Judge of the Court of Appeal of Victoria
- Incumbent
- Assumed office 3 May 2021

Solicitor-General of Victoria
- In office 2017–2021
- Preceded by: Richard Niall
- Succeeded by: Rowena Orr

Personal details
- Domestic partner: Miranda Stewart
- Alma mater: Melbourne Law School; Columbia Law School;
- Occupation: Judge, lawyer

= Kristen Walker =

Australian lawyer and judge

Kristen Walker is an Australian lawyer. She is a judge in the Court of Appeal of Victoria and a former Solicitor-General of Victoria.

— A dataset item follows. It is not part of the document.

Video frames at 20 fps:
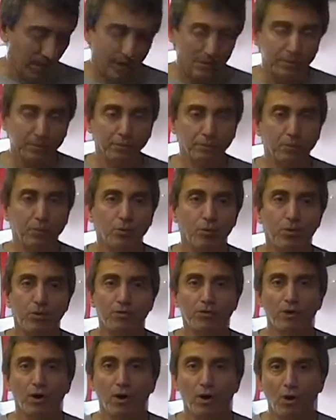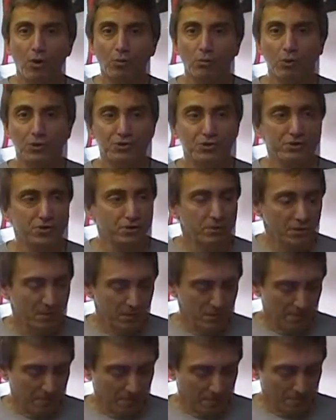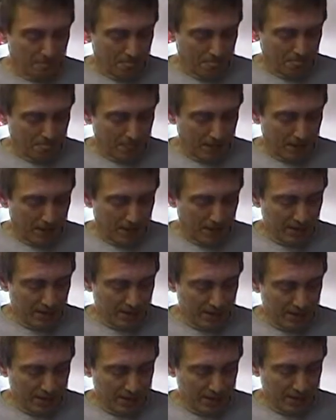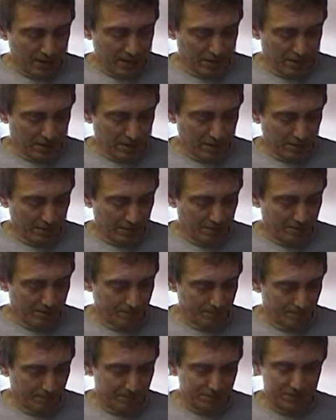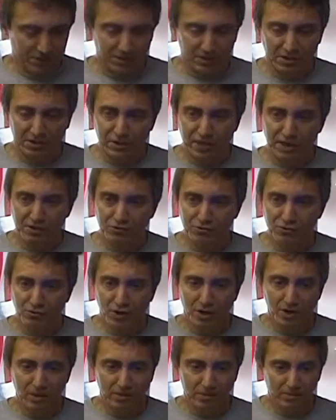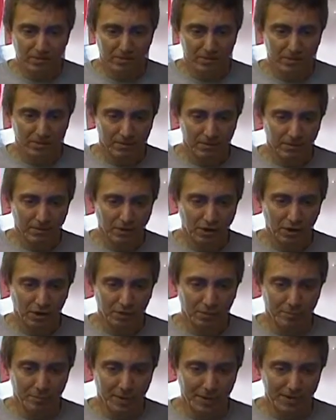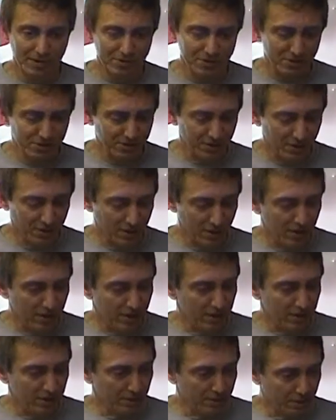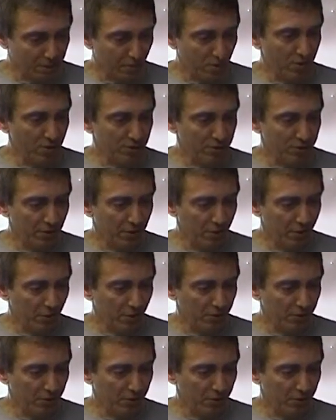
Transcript: Yeah, the poor, the homeless, and the uh, what's it, the downtrodden, mm-hmm. huddled masses, the poor, the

Walker's father was a barrister, and in reaction Walker initially enrolled in engineering, later transferring to a double degree of science and law. Following her studies at the Melbourne Law School, Walker was admitted as a solicitor in 1993. She became a judge's associate at the High Court of Australia to the chief justice Sir Anthony Mason. She received a Master of Laws from University of Melbourne and Columbia Law School in New York and worked as an academic in the US and at the University of Melbourne. She has taught and been published in areas of international, constitutional and human rights law.

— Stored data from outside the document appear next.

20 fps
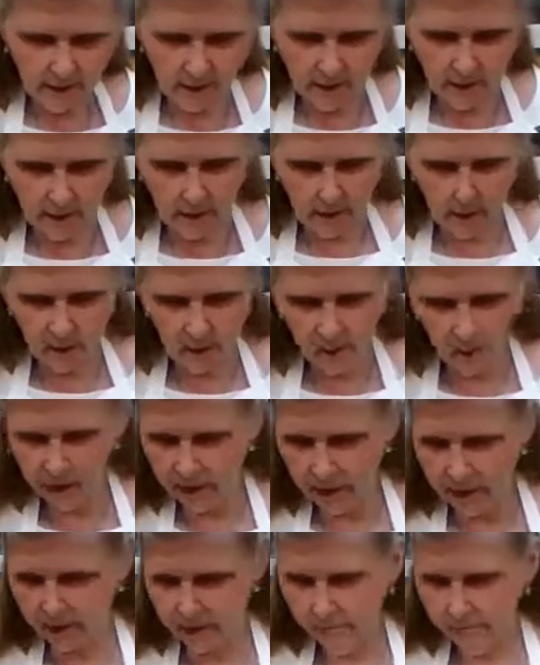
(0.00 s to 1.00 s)
How
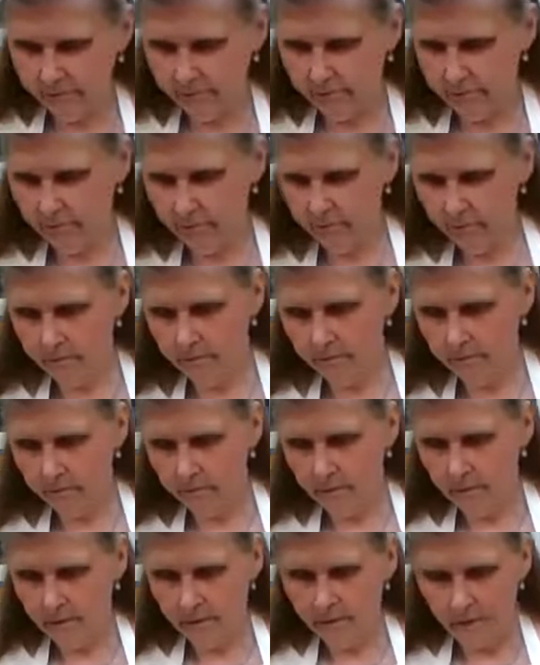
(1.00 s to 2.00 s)
pretty.
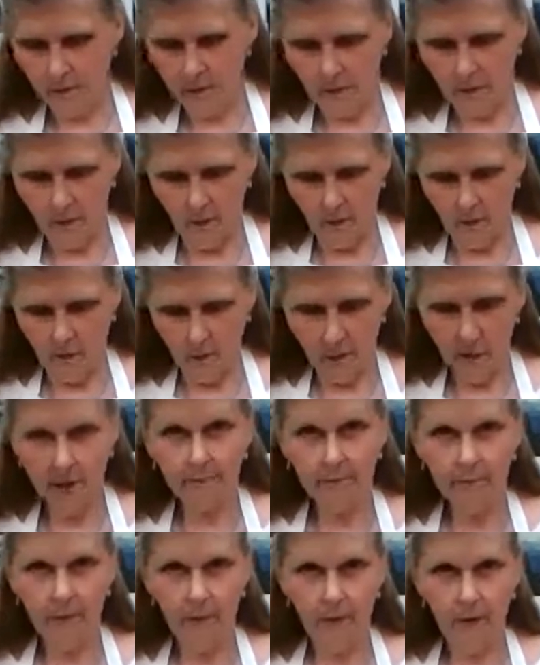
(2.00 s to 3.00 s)
All
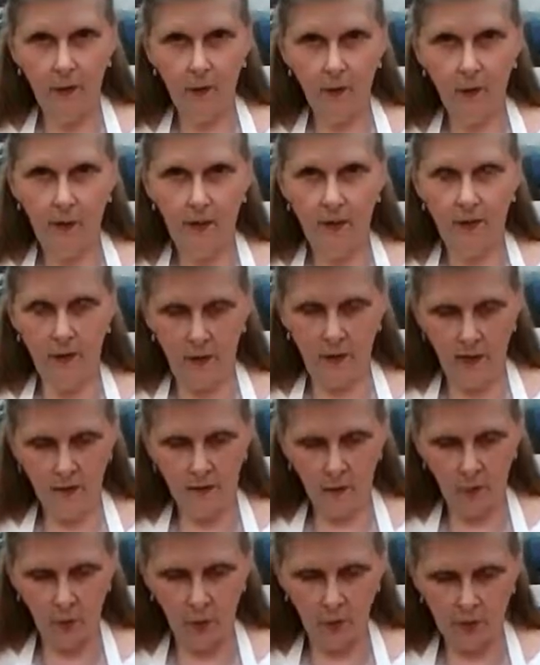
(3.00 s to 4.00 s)
right. Okay, now
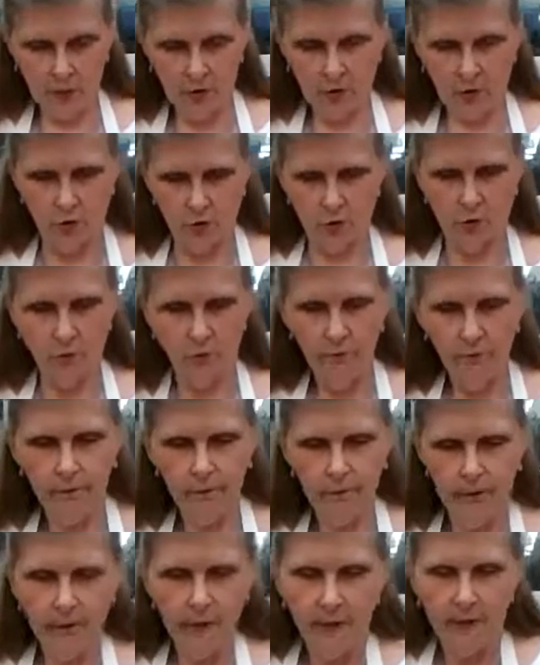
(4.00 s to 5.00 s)
I'm going to
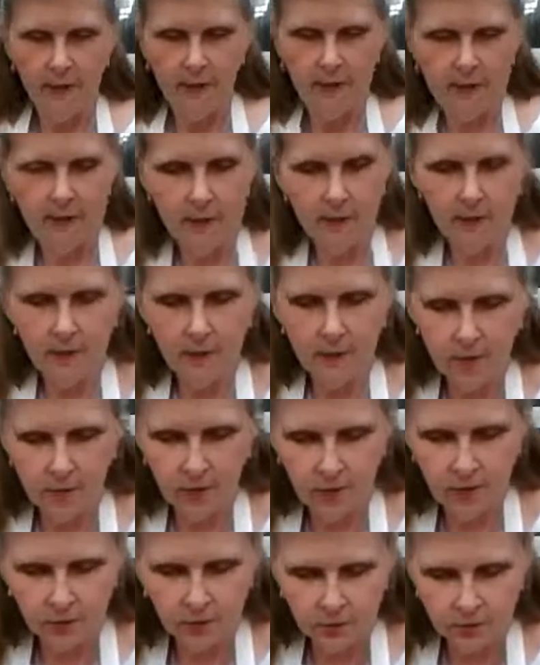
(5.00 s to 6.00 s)
take
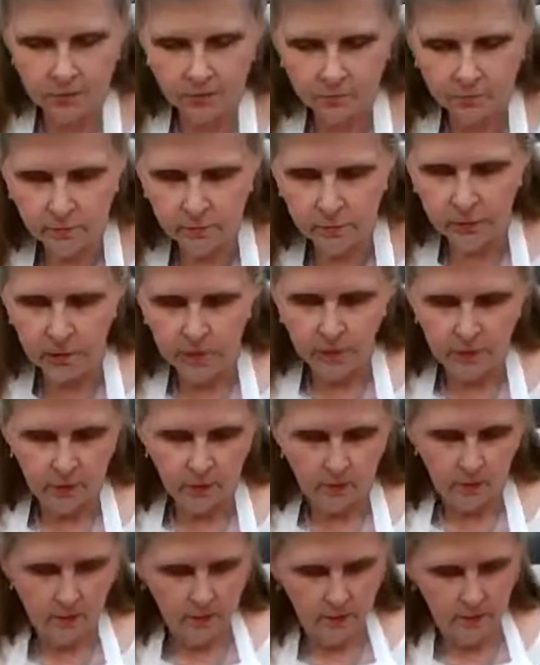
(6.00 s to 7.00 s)
our
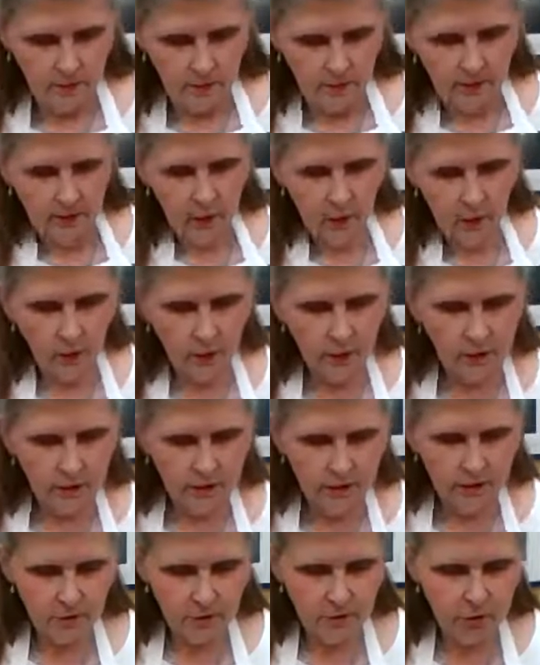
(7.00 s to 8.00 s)

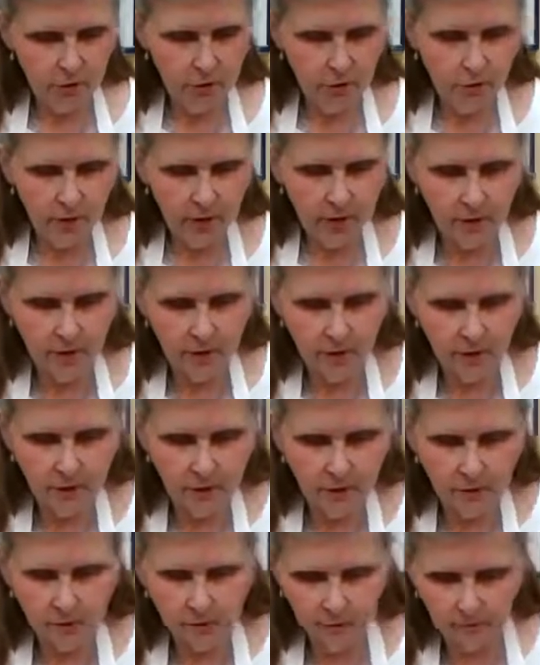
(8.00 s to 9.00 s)
ingredients tray
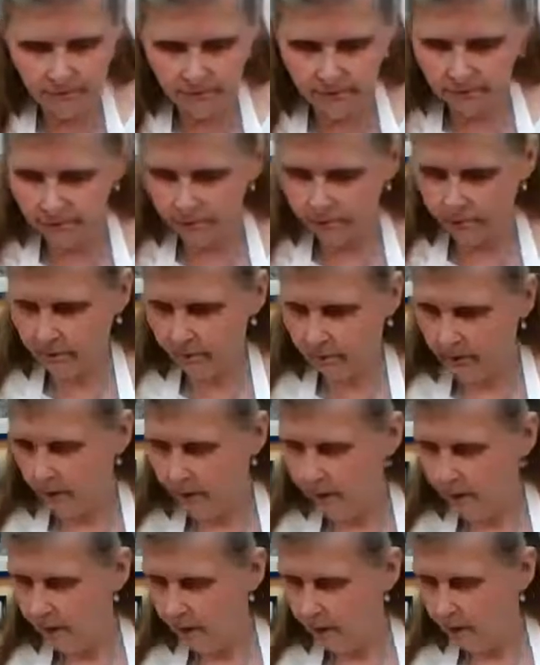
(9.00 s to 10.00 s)
here,
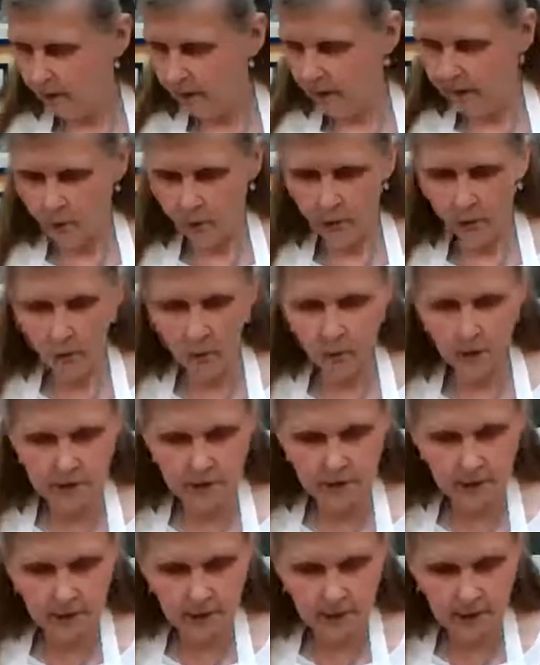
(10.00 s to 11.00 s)
and we're going
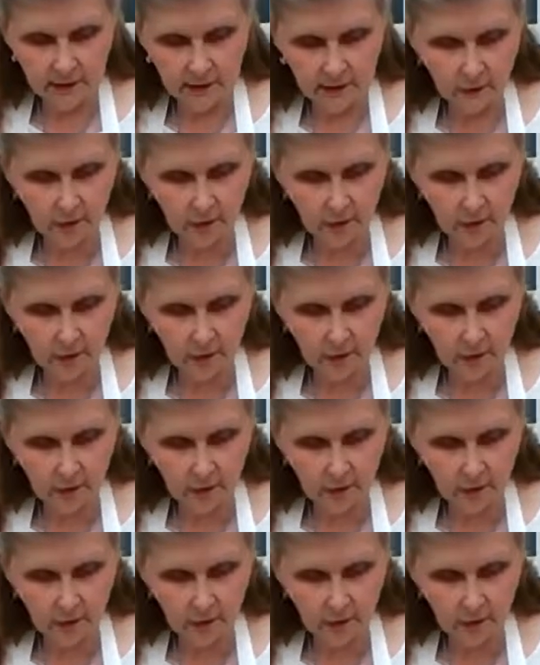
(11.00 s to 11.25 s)
to get the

Walker became a barrister in 2004 and was appointed as a queen's counsel in 2014. From 2017 Walker served as Solicitor-General of Victoria until her appointment to the Victorian Court of Appeal on 3 May 2021.

She was appointed a Member of the Order of Australia in the 2026 Australia Day Honours for "significant service to the judiciary, and to the law".

Walker and her partner Miranda Stewart (a professor at the Melbourne Law School) have one son.